Of course, his targets are people who deserve it: creator Sam Esmail makes that clear from the opening, which sees Elliot confront a man who publishes pictures of under-age children on the web, tipping off the police anonymously with illicitly-obtained evidence. There’s a bizarre, superhero-like feel to his actions – but this is grounded in modern reality. After all, who needs powers to make a difference today? A broadband connection and a phishing scam are all vigilantes require when they go home from seeing the latest Marvel flick in the cinema. Not that Elliot would ever go to the cinema: he’s an anti-social as hackers come. He wears a hood, doesn’t like parties and even has a pet named Qwerty.
But that alienated, detached presence is oddly engaging: rather than fall back on lazy stereotypes, Esmail’s scripts mine Elliot’s brain for depth and character development. He talks to us, constantly breaking the fourth wall to deviate into rambling rants about society, which are normally delivered in the middle of conversations with other people. He curses the Apple-esque, omnipresent E Corp (“Evil Corp”) that hires his security firm, slags off Starbucks and resents the debt that controls Western civilisation.
“Our democracy has been hacked,” he declares, with the kind of anarchic passion usually associated with Russell Brand. So when the eponymous Mr. Robot turns up – played by Christian Slater – and offers him a role in hacktivist group fsociety, he finds it hard to resist.

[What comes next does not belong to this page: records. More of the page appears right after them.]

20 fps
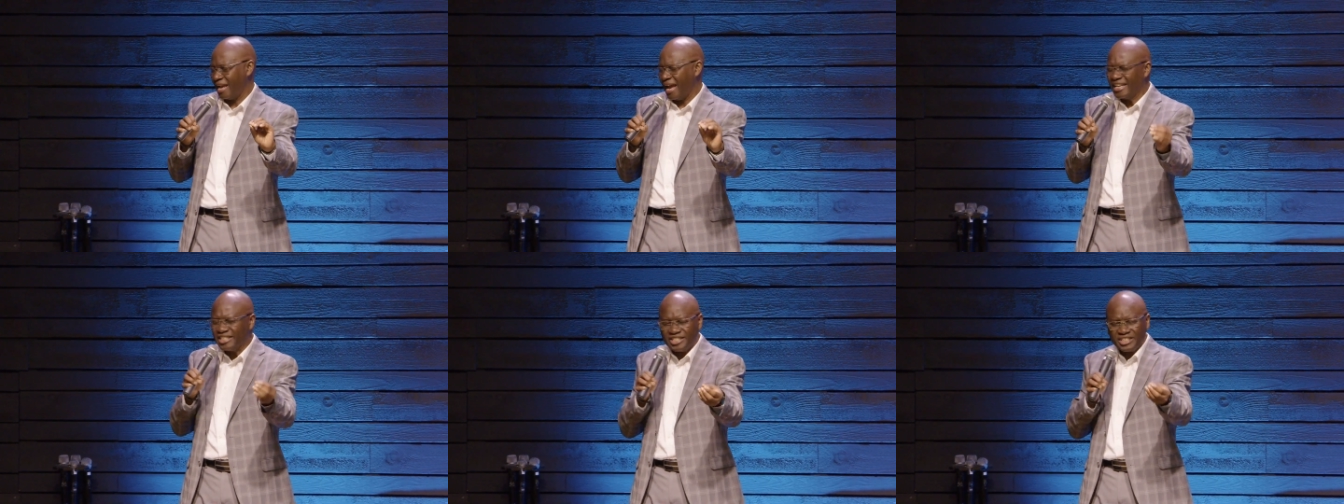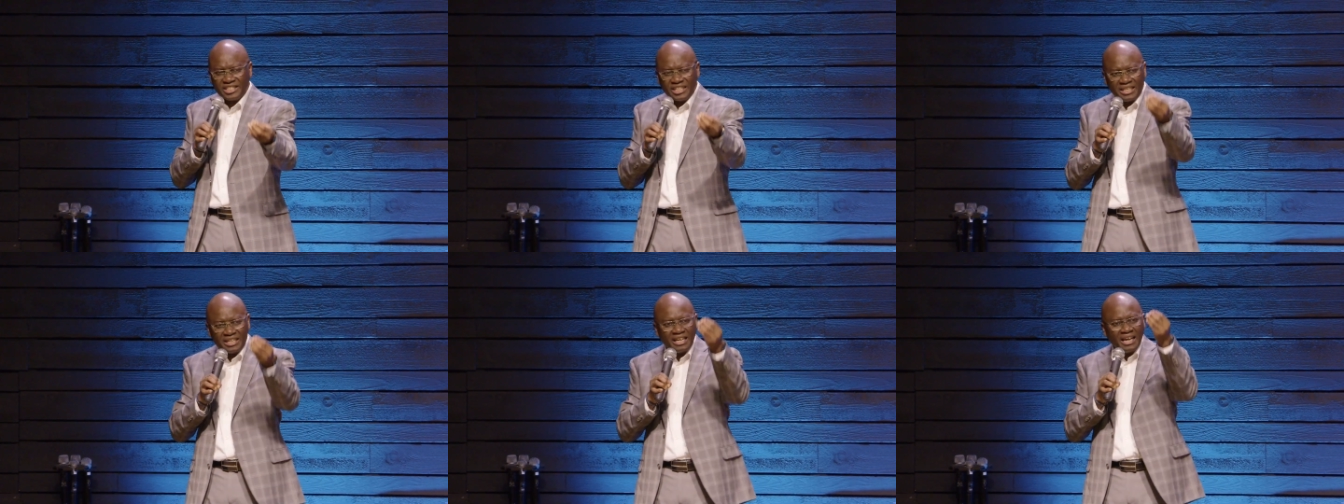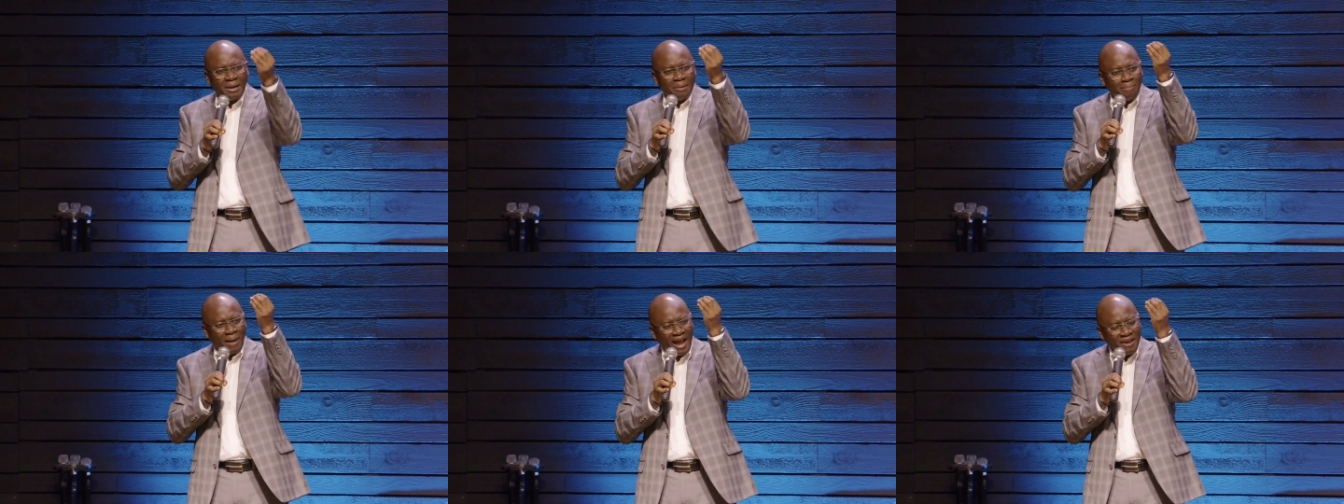and she,
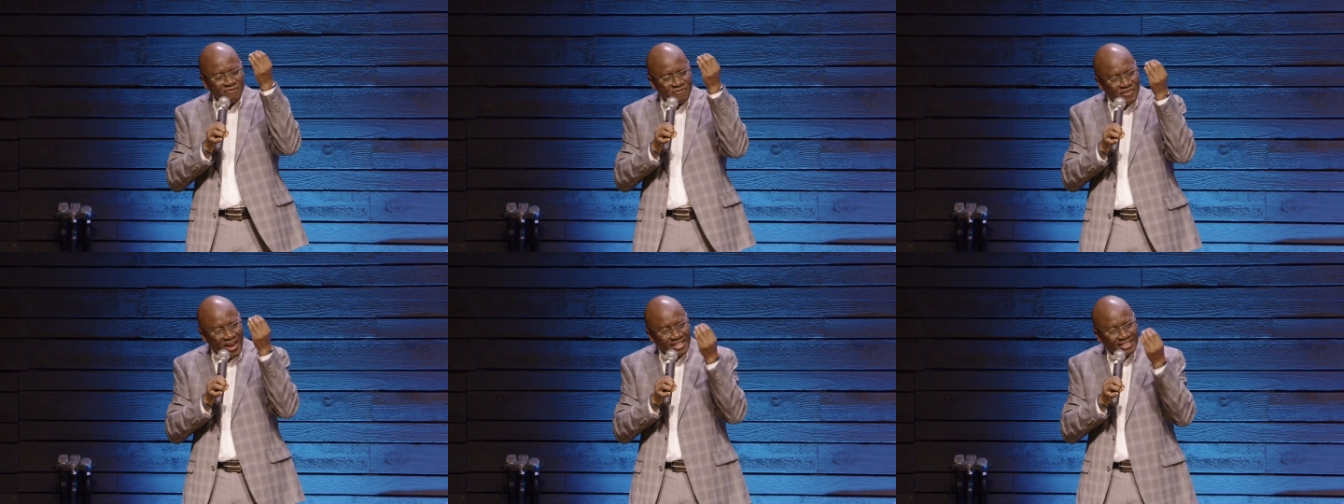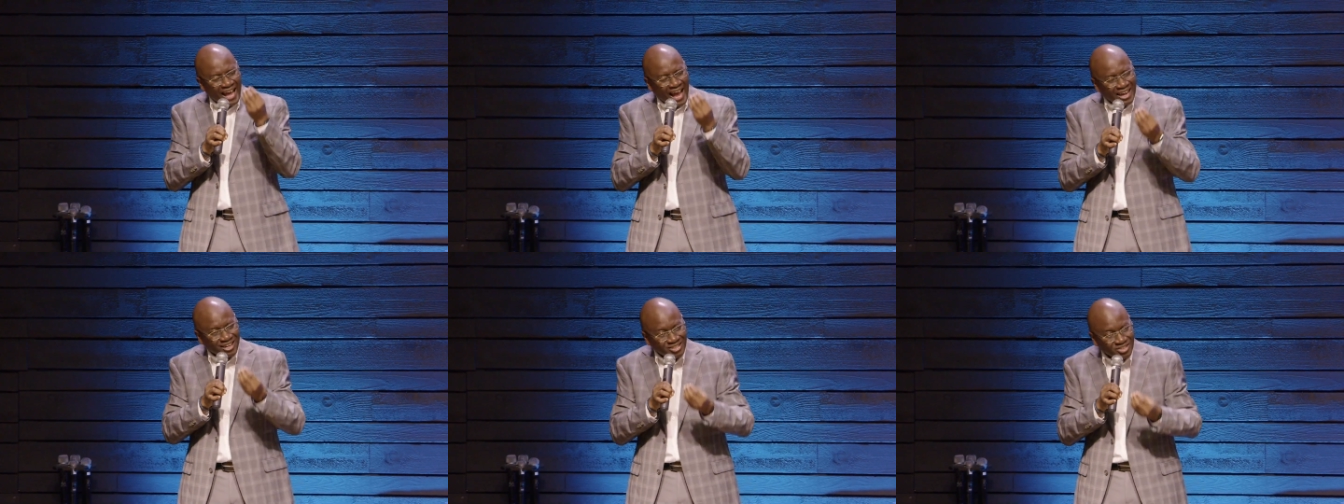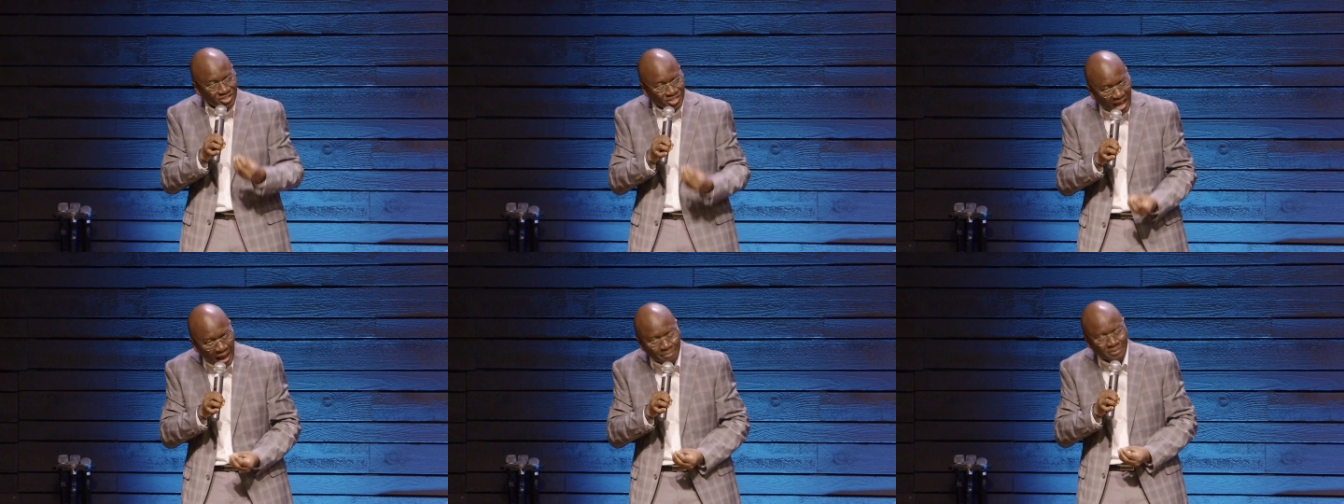by faith,
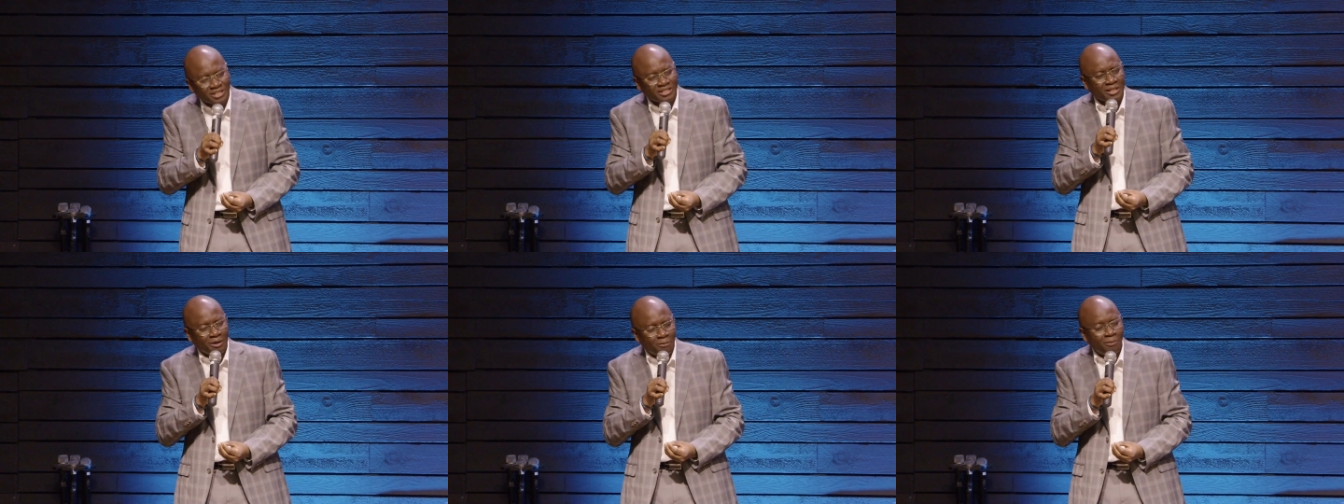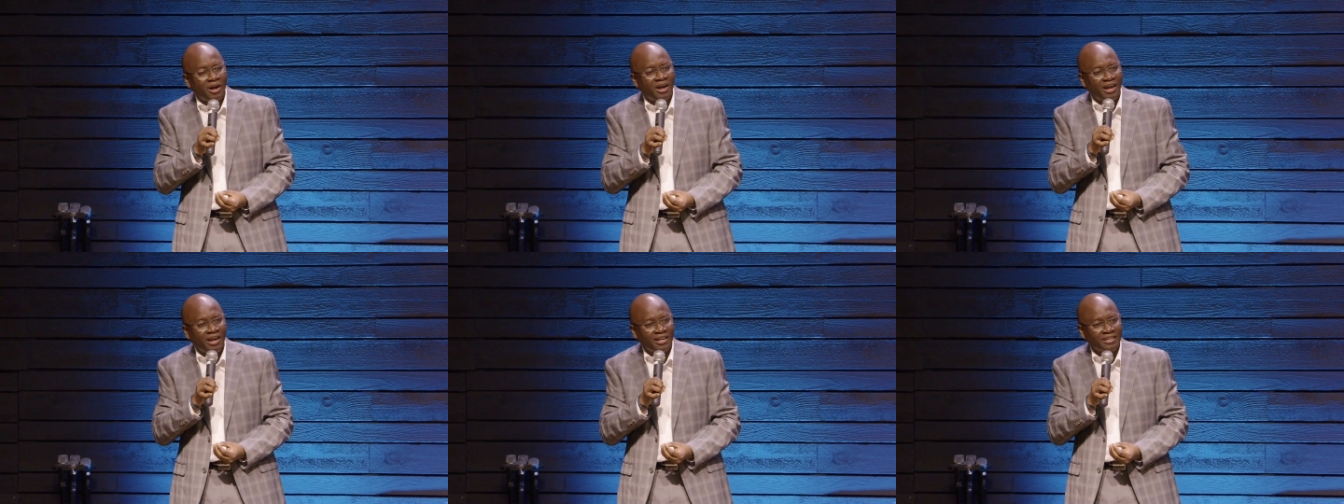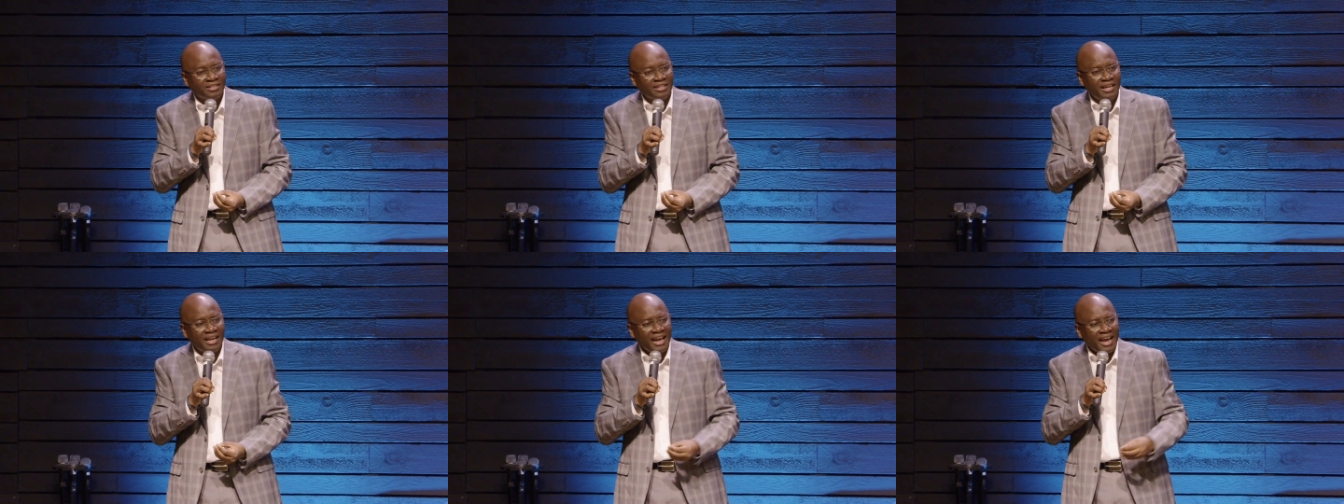accepts the
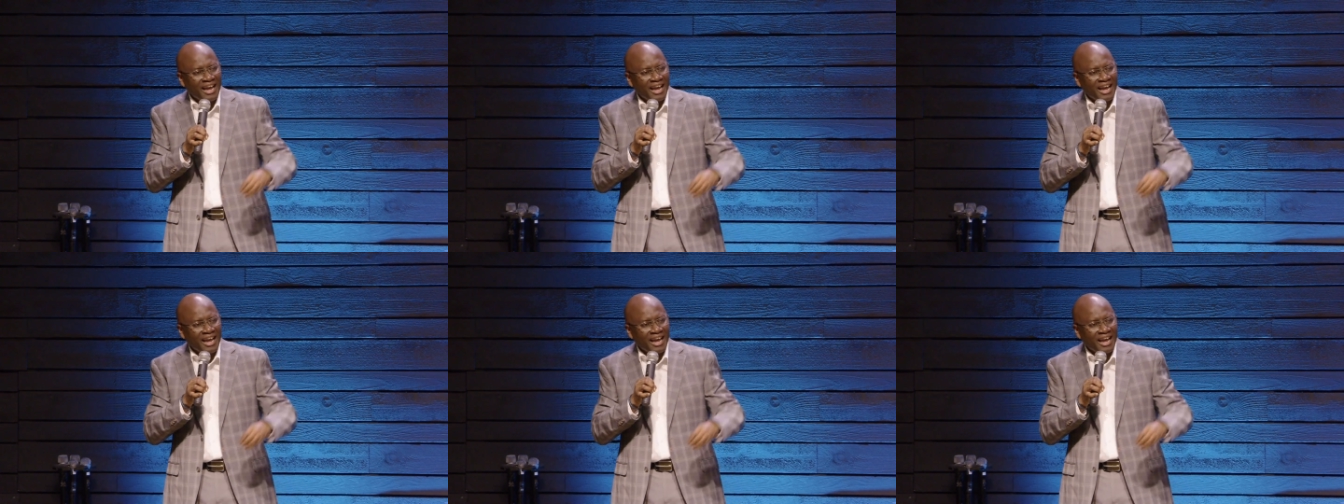word.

Slater’s mysterious figure has all the charm of a Hollywood veteran, but also an unpredictable edge that, combined with his moral conviction, makes him a persuasive mentor. The show’s gripping hook, though, is that things are never that clear-cut. While the “biggest act of wealth redistribution in history” has an appealing ring to it (think Robin Hook remade by The Matrix’s The Wachowskis), it would also mean bringing down the company that employs his friends. On the one hand, there’s Martin Wallstrom as Tyrell Wellick, an ambitious businessman with a ruthless stare, a vicious slap and a willingness to seduce whoever it takes to get to the top; on the other, there’s Elliot’s sweet will-they-won’t-they colleague Angela (Portia Doubleday) and his well-meaning boss, Gideon (Michel Gill).
Esmail taps into each character in the same way that his lead accesses bank accounts and social networking accounts, keeping things emotionally ambiguous; the ones and zeroes all have tangible consequences in the real world, a place where, in Elliot’s mind, things can only be truly encrypted from online snooping. The fact that our hero is hooked on morphine, meanwhile, only reminds us how unreliable he is as a narrator.

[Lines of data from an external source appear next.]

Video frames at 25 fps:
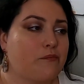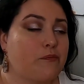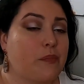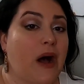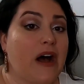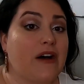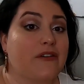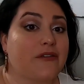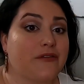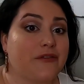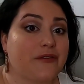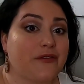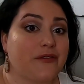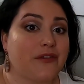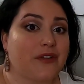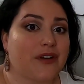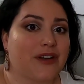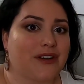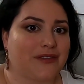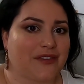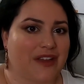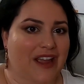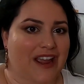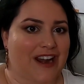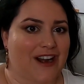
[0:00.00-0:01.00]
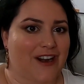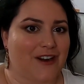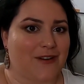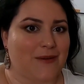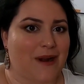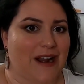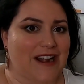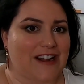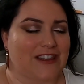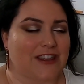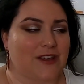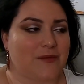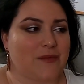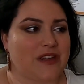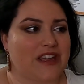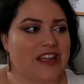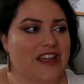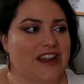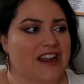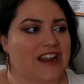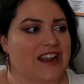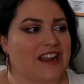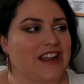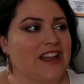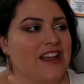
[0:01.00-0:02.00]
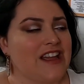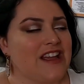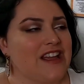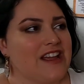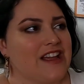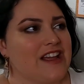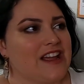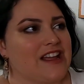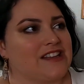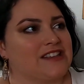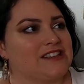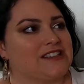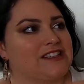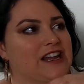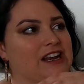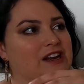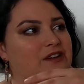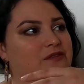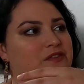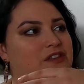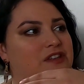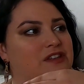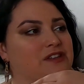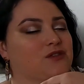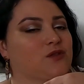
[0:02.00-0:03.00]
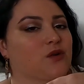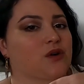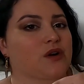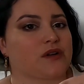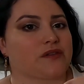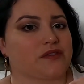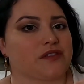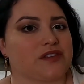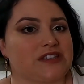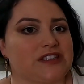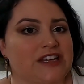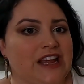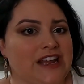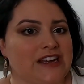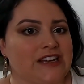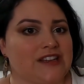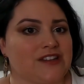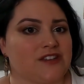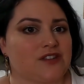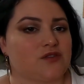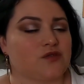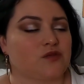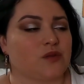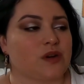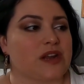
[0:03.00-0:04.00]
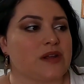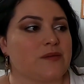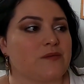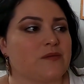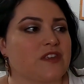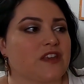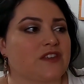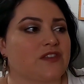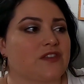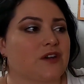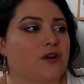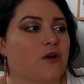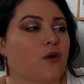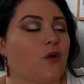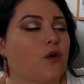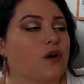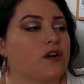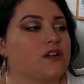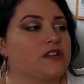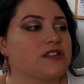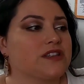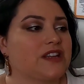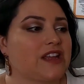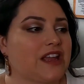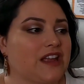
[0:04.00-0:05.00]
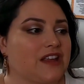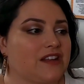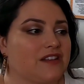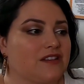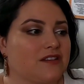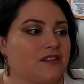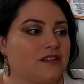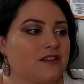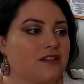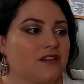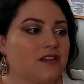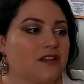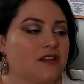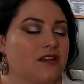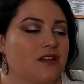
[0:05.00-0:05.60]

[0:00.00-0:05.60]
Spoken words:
puff of air right at the beginning instead of this sort of steady stream that the chords can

“Hello, friend?” he corrects himself at the start. “That’s lame. Maybe I should give you a name, but that’s a slippery slope. You’re only in my head.”
As we delve into his warped mind, which contains everything from odd bursts of sympathy to his mental construct of us, his audience, the promise of another seven hours of subjective story-telling puts Mr. Robot firmly on the list of the year’s most interesting TV shows. Presented at fibre-optic pace by directors including The Girl with the Dragon Tattoo’s Niels Arden Oplev and Bosch and Breaking Bad’s Jim McKay, the high-speed download of tech terms, cruel twists and machine-like efficiency makes you wonder why more shows don’t engage with the digital realm in such detail. The deal to release the show exclusively on Amazon Prime in the UK only adds to that cutting-edge, online feel; this is a web series that truly “gets” the web. A TV show about hackers might sound like something written 20 years ago – probably a “cyber-thriller” about the “Millennium Bug” – but Mr. Robot makes most other series around seem dated.
All 10 episodes of Mr. Robot are now available to stream exclusively on Amazon Prime Instant Video, as part of a £5.99 monthly subscription – or, if you would also like free next-day delivery, as part of a £79 annual Amazon Prime membership.